Middleton, however, seemed to get the last laugh at St. Andrews, the university in Scotland where she met and befriended William. The two then started dating, the story goes, after he was struck by her beauty as she modeled a sheer dress at a charity fashion show.

But she was to wait eight years before her prince finally popped the question, with a close call in 2007 when the couple separated. Some say Middleton grew tired of waiting for her prince, others say her background perhaps contributed to his initial lack of commitment.

Practical problem

By accepting a commoner as the prospective mother of an heir to the British throne, the monarchy, many here say, is getting historically closer to its subjects. Middleton’s ascension could rekindle some of the lost spark between the crown and people, a cooling that only worsened after the death of Diana, Princess of Wales.

Middleton’s family tree is nevertheless presenting Queen Elizabeth II with a practical problem. Before the spring marriage, the queen will need to decide what title to grant Middleton.

Middleton may be expected to take her husband’s name, being officially known as “Princess William” in the manner of other commoners who have married lesser members of the British royal family.

“She can’t be called Princess Catherine because she isn’t a princess in her own right,” said Christopher Wilson, the London-based royal biographer. “She might be called that by the headline writers, but she won’t really be.”

Of course, given Middleton’s roots, the rising-above-her-station story line was always a headline waiting to happen.

Jabs over roots

Zoe Williams, the noted columnist for the Guardian, said of jabs about Middleton’s roots: “What are they still doing using these terms?

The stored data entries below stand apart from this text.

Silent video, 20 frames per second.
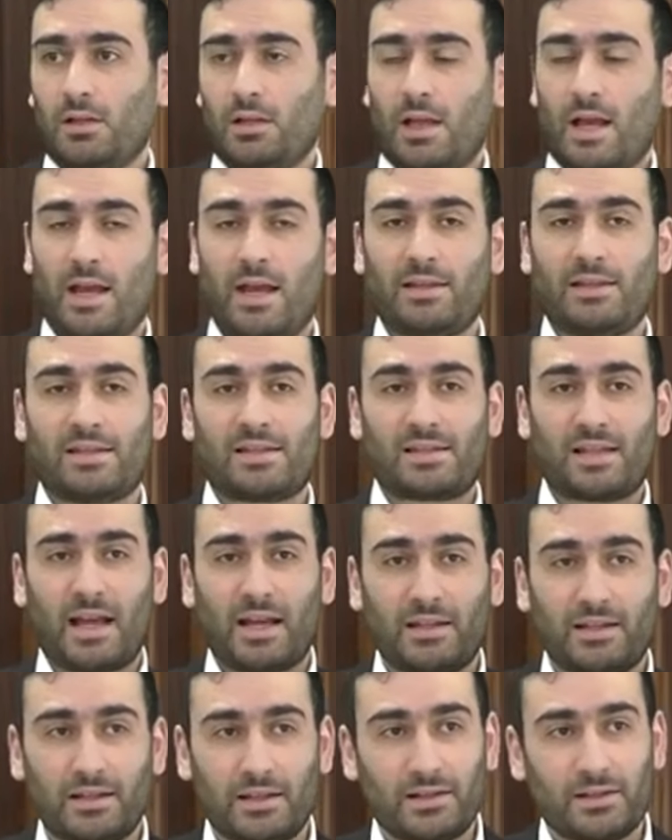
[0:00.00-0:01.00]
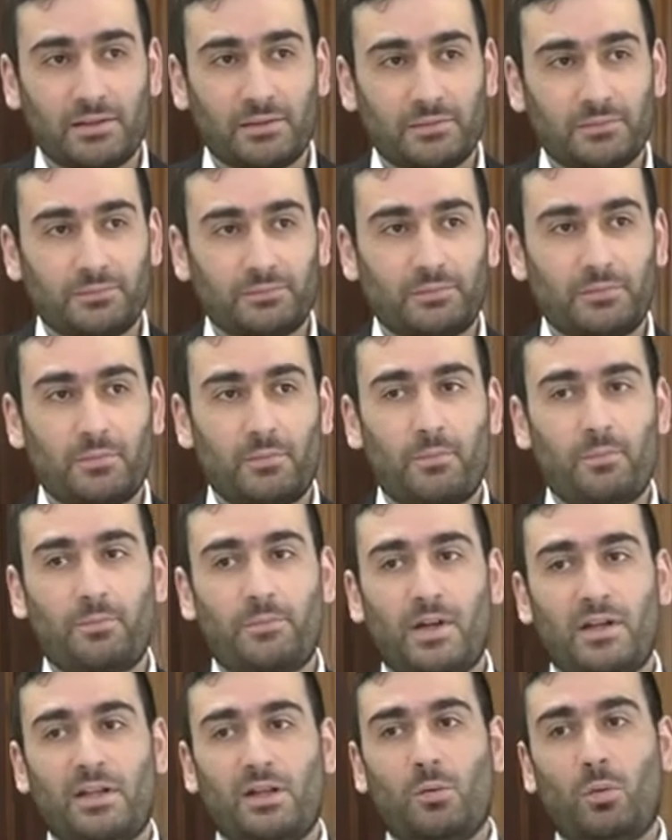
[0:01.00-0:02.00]
And he decided
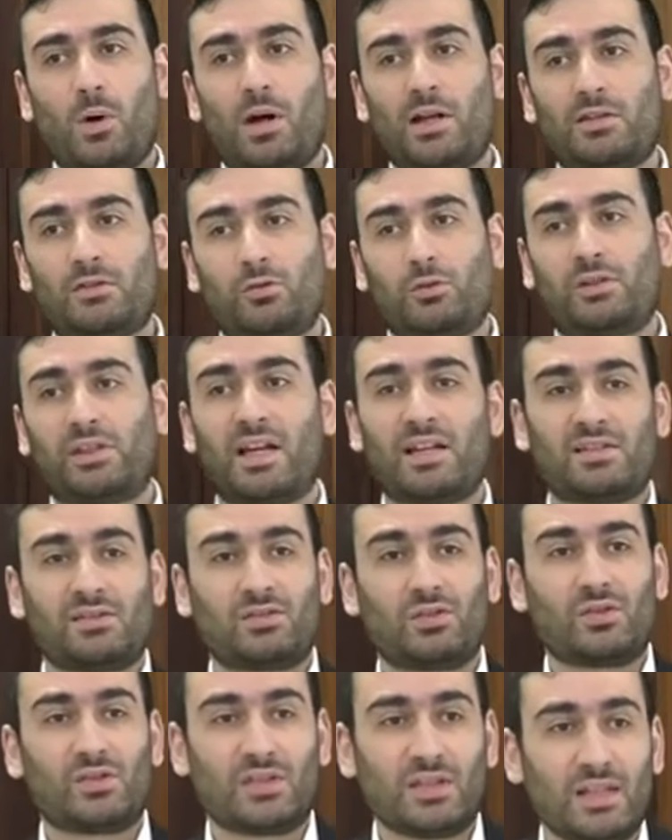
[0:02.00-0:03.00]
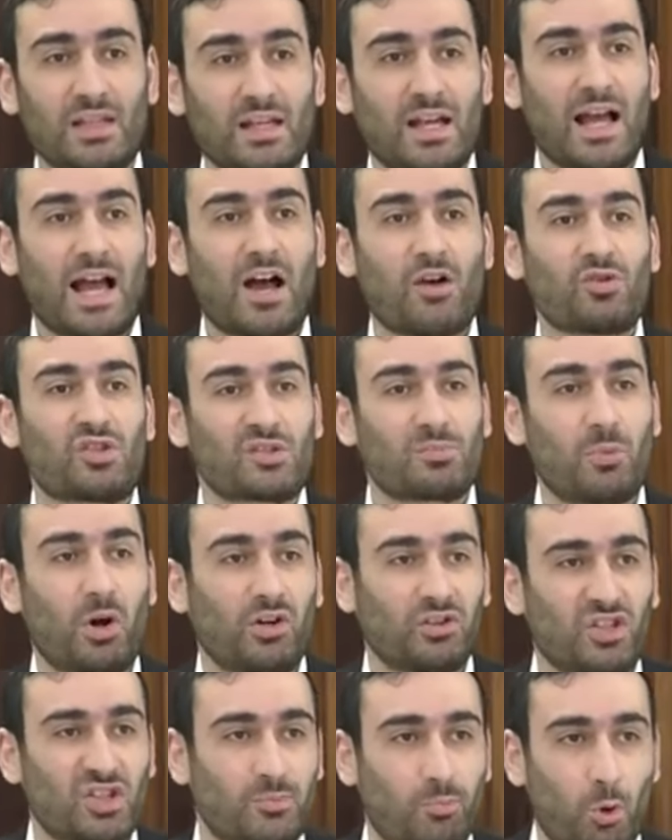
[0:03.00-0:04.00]
that he wants to test to see how
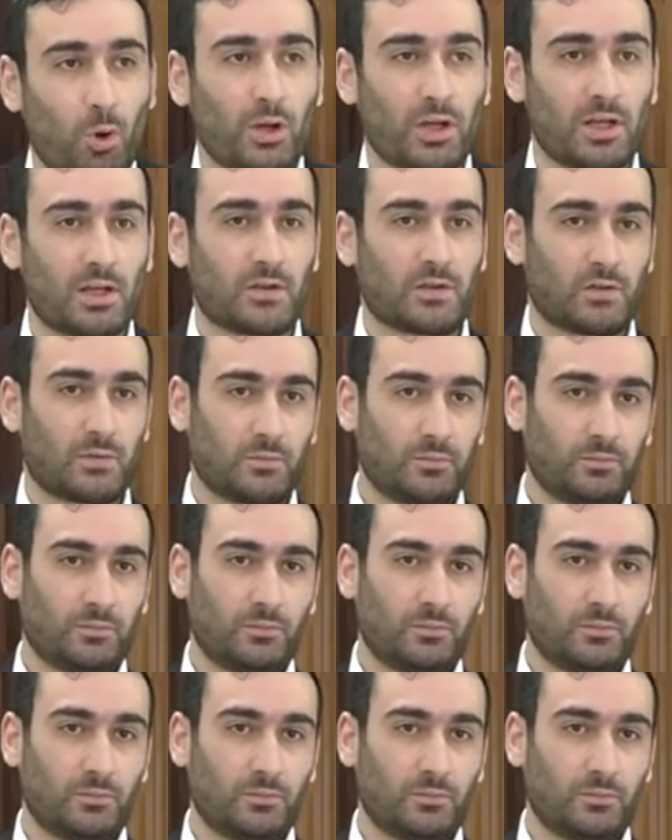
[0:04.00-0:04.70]
smart this boy is.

I am against letting them off the hook … What I prefer about America is that when people are snobbish, it’s a bit more about money. But here, it’s still about a signet ring, a family line.”

Still, much of the quibbling over the word is directed less at the suggestion that the royals are somehow better than Middleton, and more at the notion that the wealthy Middletons are somehow just like every other commoner in Britain.

Indeed, many here proudly embrace their pint-in-the-pub, working-class image, slapping the mild jab “posh” on anyone deemed too refined. That sort of Briton sees the well-to-do Middletons as being just as alien to their world as the denizens of Buckingham Palace.

“If you look closely, Kate Middleton is no commoner,” commentator Janet Street Porter argued in a BBC spot. “She went to private school, then to posh university and has been photographed in swanky nightclubs where drinks cost 20 pounds a pop … Normal? Not really.”